INSTRUCTIONS FOR THE TASK » Starting at the line that contains "[0:00.00-0:01.00]", reproduce every line through the end of the entries below, with no pictures in the copy.
*** DATA TO USE Section Begins ***
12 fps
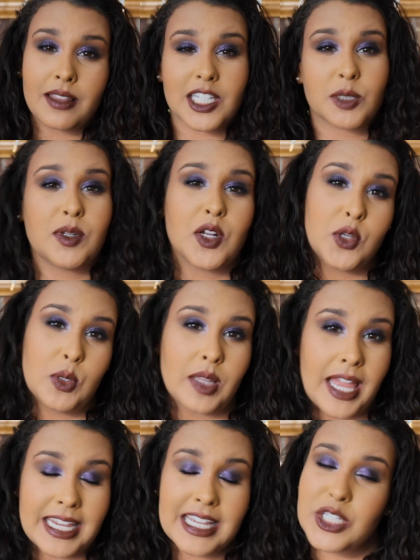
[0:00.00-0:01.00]
It lets me know you
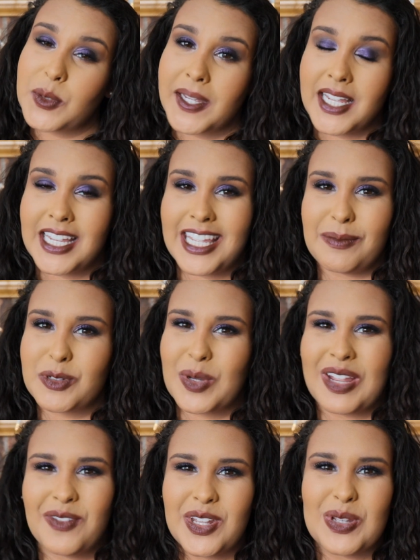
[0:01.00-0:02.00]
like it so I can keep
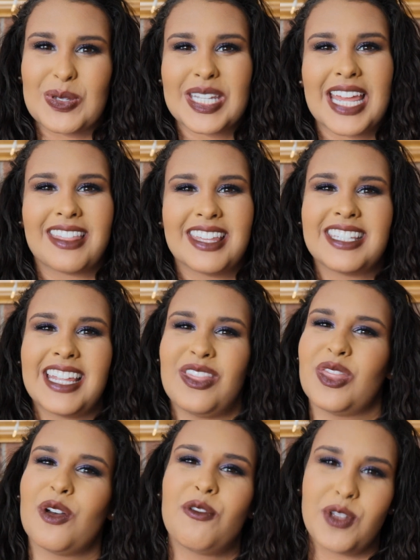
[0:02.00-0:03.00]
doing videos like this
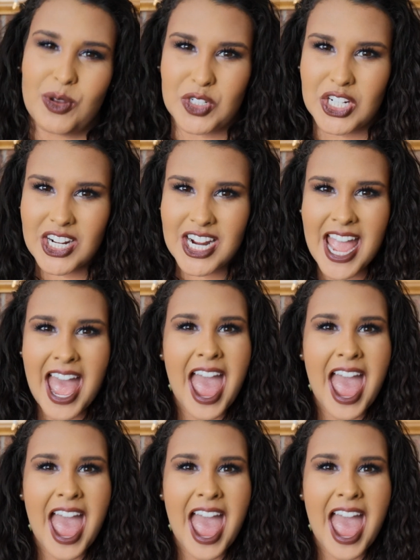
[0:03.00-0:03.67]
in the future.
*** DATA TO USE Section Ends ***
COMPLETED EXERCISE »
[0:00.00-0:01.00]
It lets me know you
[0:01.00-0:02.00]
like it so I can keep
[0:02.00-0:03.00]
doing videos like this
[0:03.00-0:03.67]
in the future.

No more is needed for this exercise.